Four components of success

  • Talent: least important; just a ticket to play. Matters only relative to your competitor set, not in absolute terms.
  • Grit / relentlessness: more important than talent because it is chosen. Expect 70–80 hour weeks for years before lift-off.
  • Being a net giver: the most overlooked component. Tastemakers, gatekeepers, and facilitators are everywhere and mostly invisible — you never know who will have the chance to help or block you. Conduct yourself so others want you to succeed.
    • Practical method: warm introductions, done rarely (~once a week) but with full research — two paragraphs that humanise both parties with a serious note and a fun fact.
    • Default opener with new contacts: "How can I help?" — primes the relationship before asking anything.
  • Discipline: the unsexy answer. Structures that protect non-negotiable priorities create the long-term sustainability that hustle alone destroys.

Discipline as the operating system

  • During Epidemic's first decade: no meetings before 9 a.m. (school run was non-negotiable); work hard 9–6; phone off 6–9 p.m. for family dinner and bedtime; second work window 9 p.m.–1 a.m. for US/Asia calls.
  • No weekend work. Proper summer holidays protected deliberately.
  • The crisis: after a year of near-continuous travel, his wife said "our life is better when you're not here." He called his co-founder the next day to quit.
  • That moment forced a restructuring of his role and the business.
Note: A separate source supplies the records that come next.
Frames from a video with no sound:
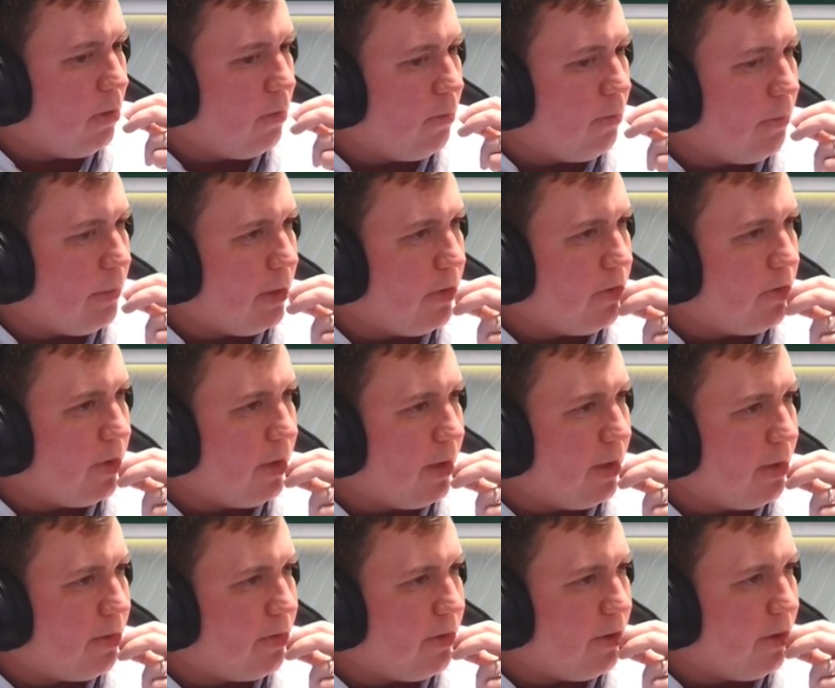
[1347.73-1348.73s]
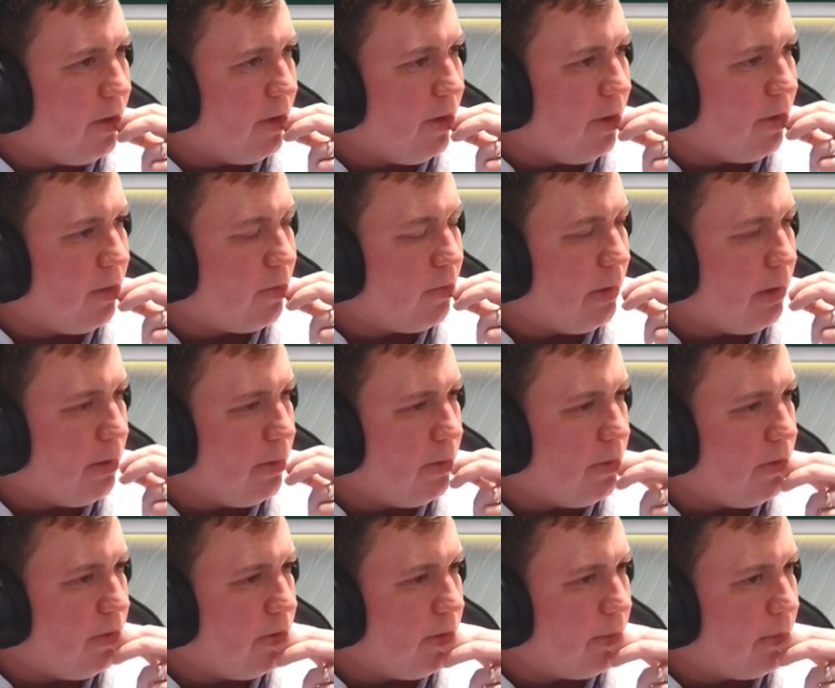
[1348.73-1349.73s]
We managed to get it to Knight as well,
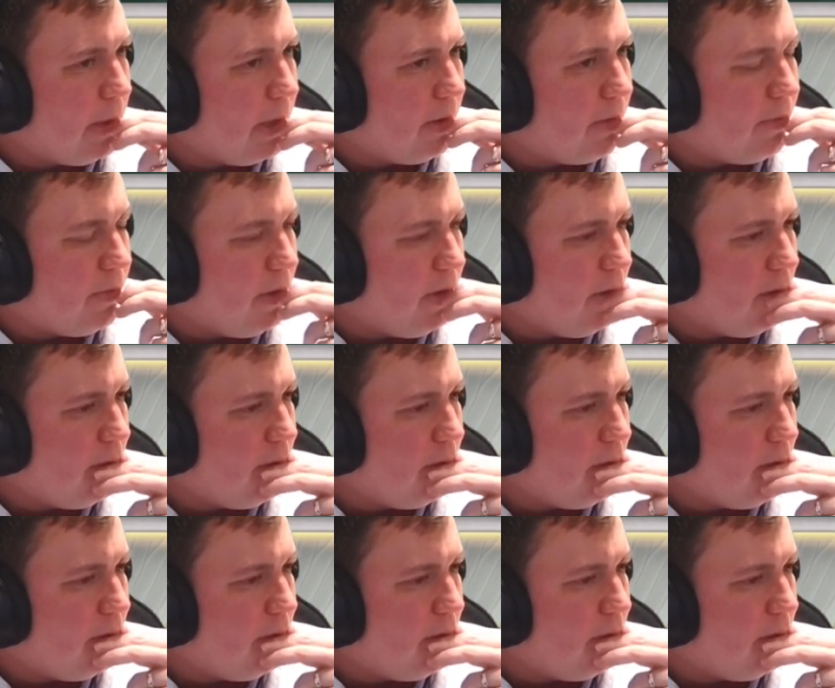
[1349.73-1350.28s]
which is a benefit.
He stayed, but only by making structural changes — not motivational ones.
  • The guardrails were not about working less; they were about making the hours outside work genuinely unreachable, so those hours counted.
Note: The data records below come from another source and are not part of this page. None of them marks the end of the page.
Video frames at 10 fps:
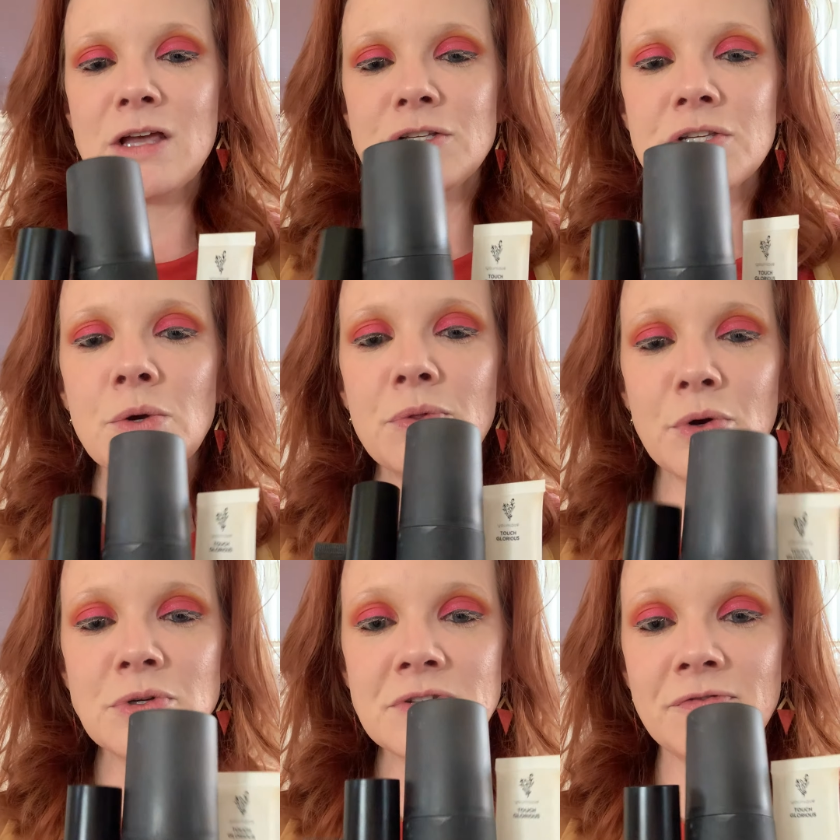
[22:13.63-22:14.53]
So
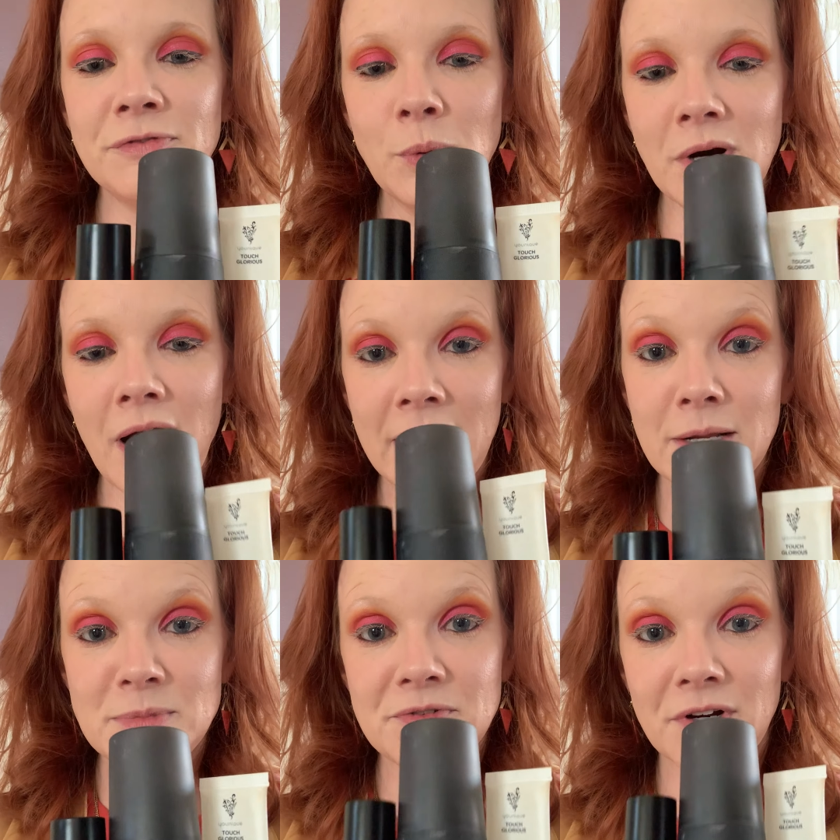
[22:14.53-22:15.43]
those 4
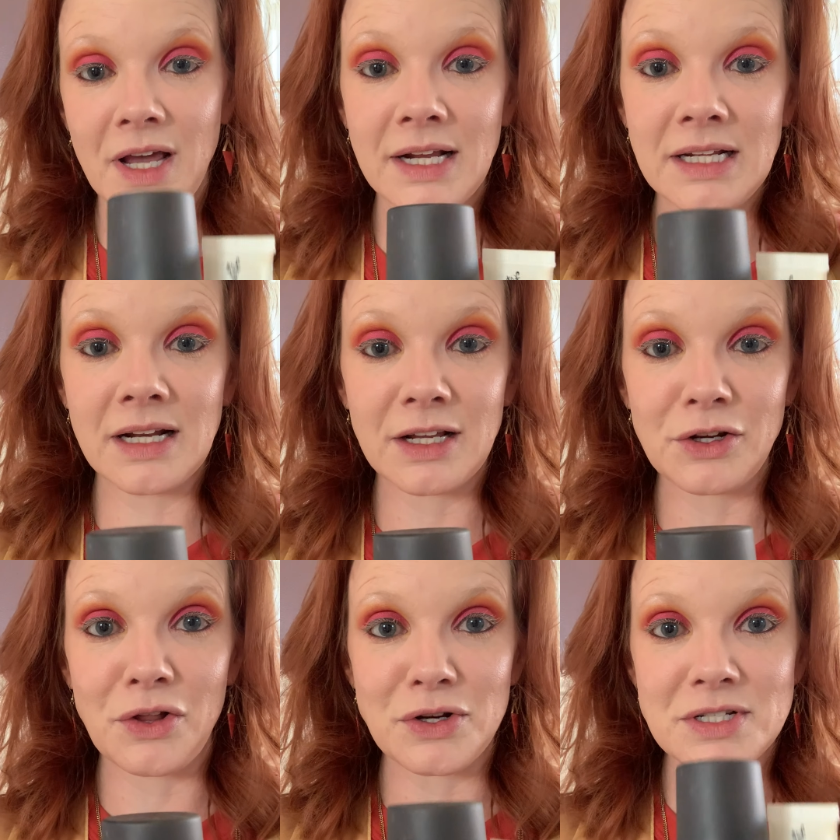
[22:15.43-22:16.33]
items for
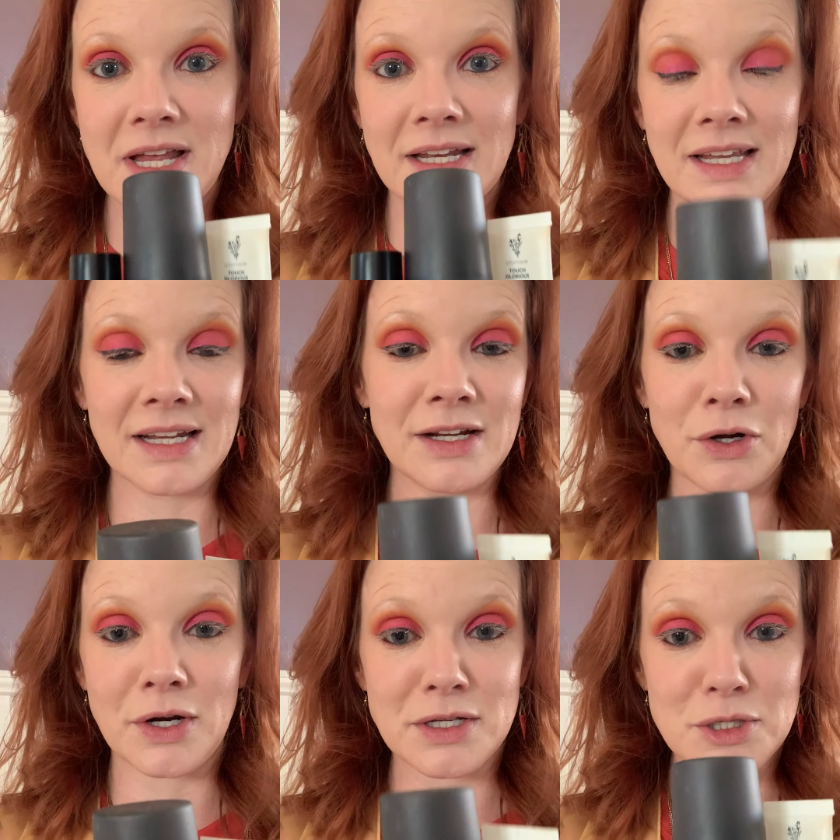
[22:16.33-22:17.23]
$99, and get it
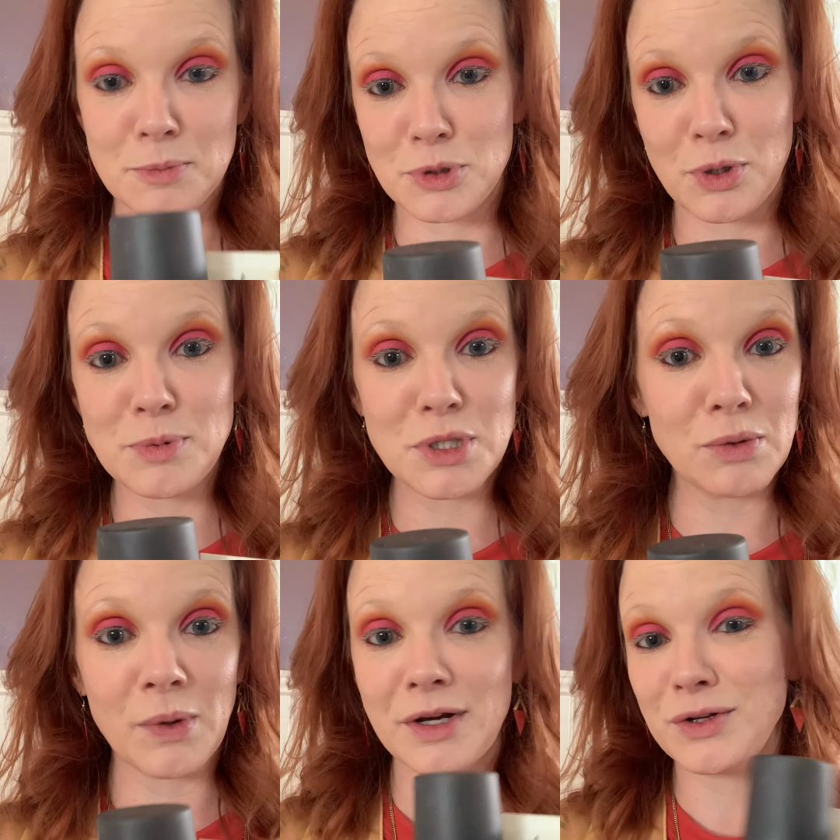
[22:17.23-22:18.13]
on a
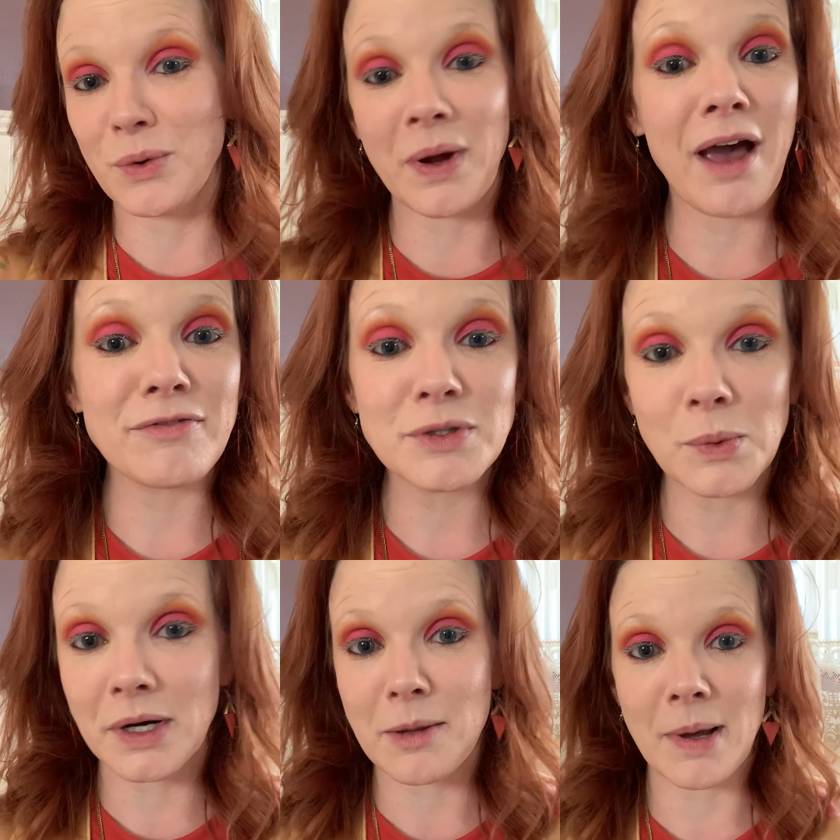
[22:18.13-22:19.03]
subscription where you don't have to
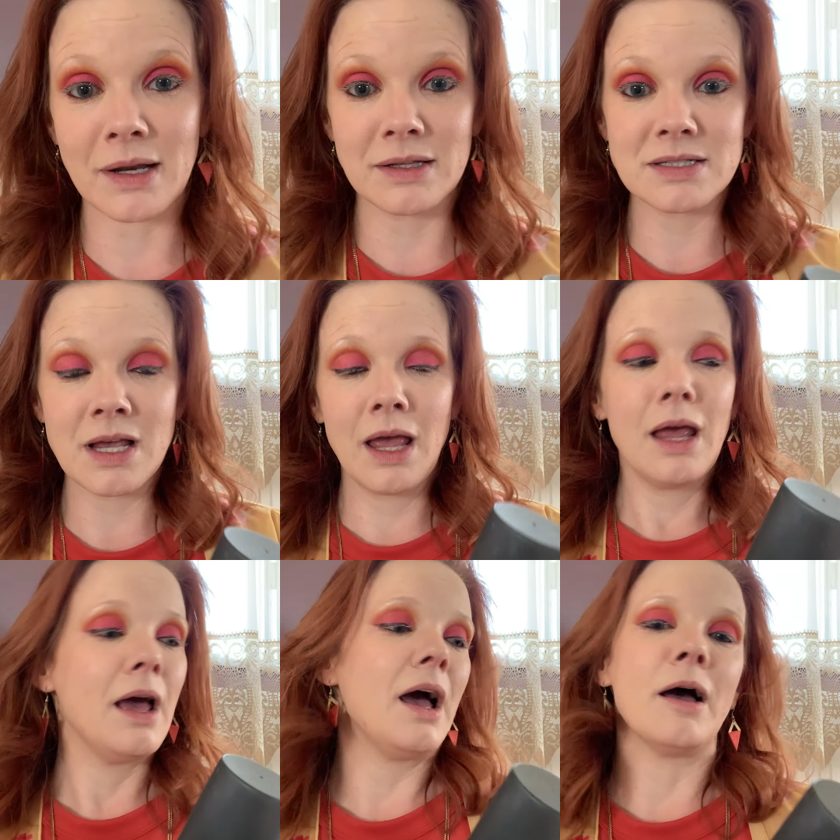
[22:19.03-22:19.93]
worry about it
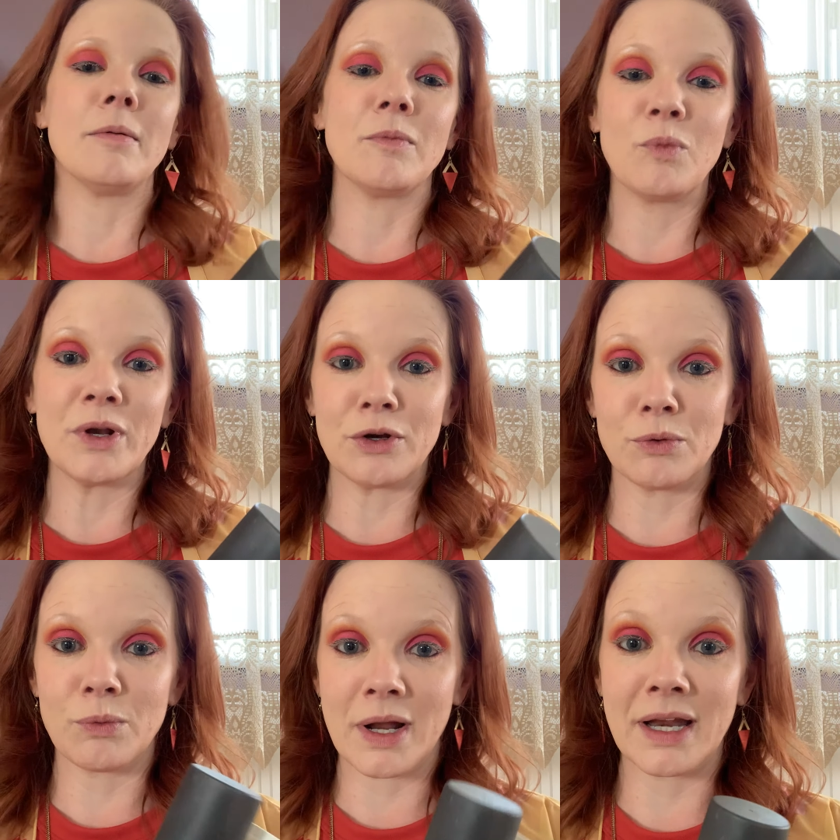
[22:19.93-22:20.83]
when
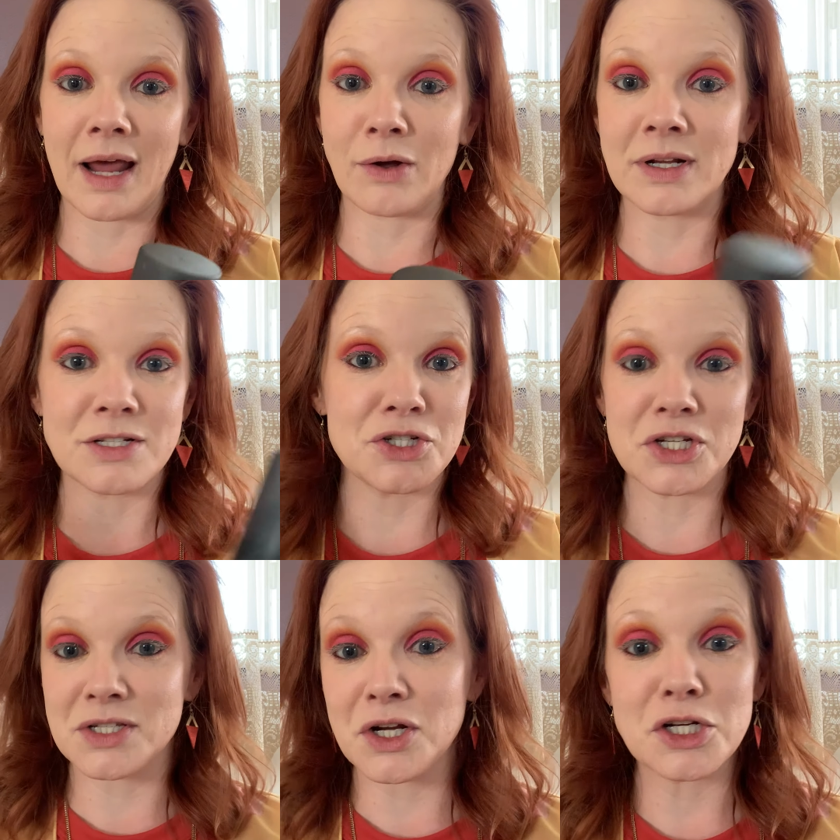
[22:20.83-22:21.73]
you're running out. It's
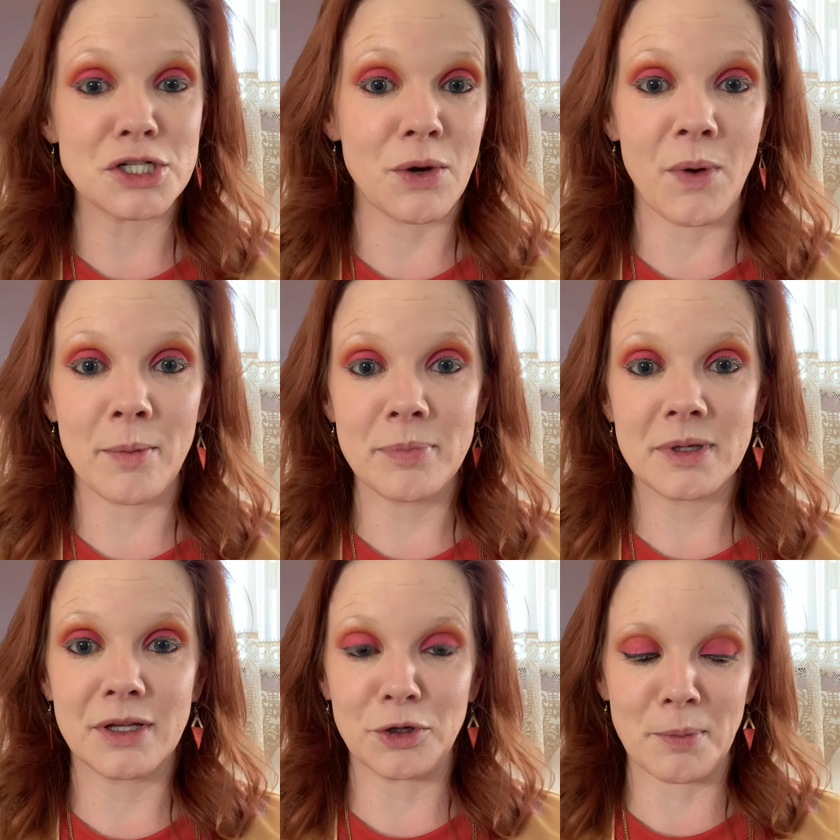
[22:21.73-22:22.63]
just going to show up
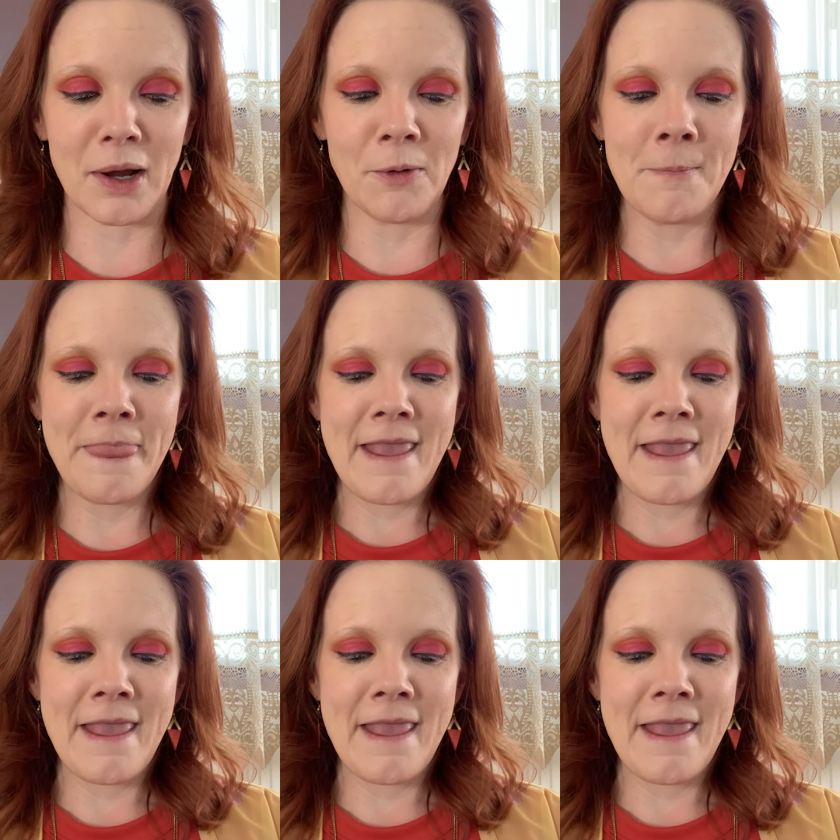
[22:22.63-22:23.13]
in your mail.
The "why three times" analysis framework

  • From BCG: an analysis only qualifies as analysis when you have asked why at least three times.
  • Surface observation (revenue not growing) → first why (costs up) → second why (unit costs up, not volume) → third why (supplier cartel formed after bankruptcy and merger) → actionable solution (run a tender, introduce competition).
  • In the AI era: artificial intelligence is abundant; the scarce resource is rigorous root-cause thinking.
  • Framework for AI-assisted building: ask why three times to locate the real problem or opportunity, then deploy AI tools to answer and act on those questions fast.
  • Rushing to an idea without this depth produces solutions to the wrong problem.

Hiring above yourself

  • Only hire people smarter than you; if you are the smartest person in the room, the company is in trouble.
  • Epidemic's executive team includes the person who built the original Amazon app and a former co-CEO of Klarna.
  • The same "crosses" logic applies to team building: pair people who seem incongruous but whose combination creates something more powerful than either alone.

AI tools currently in use

  • Primary tools: Gemini and ChatGPT — used consistently enough that the models now understand the user's context and return increasingly useful output.
  • The value of AI tools compounds with use: the longer you interact with a specific model, the more calibrated its suggestions become.
  • No single app is transformative alone; the discipline of using a small set deeply outperforms sampling many tools shallowly.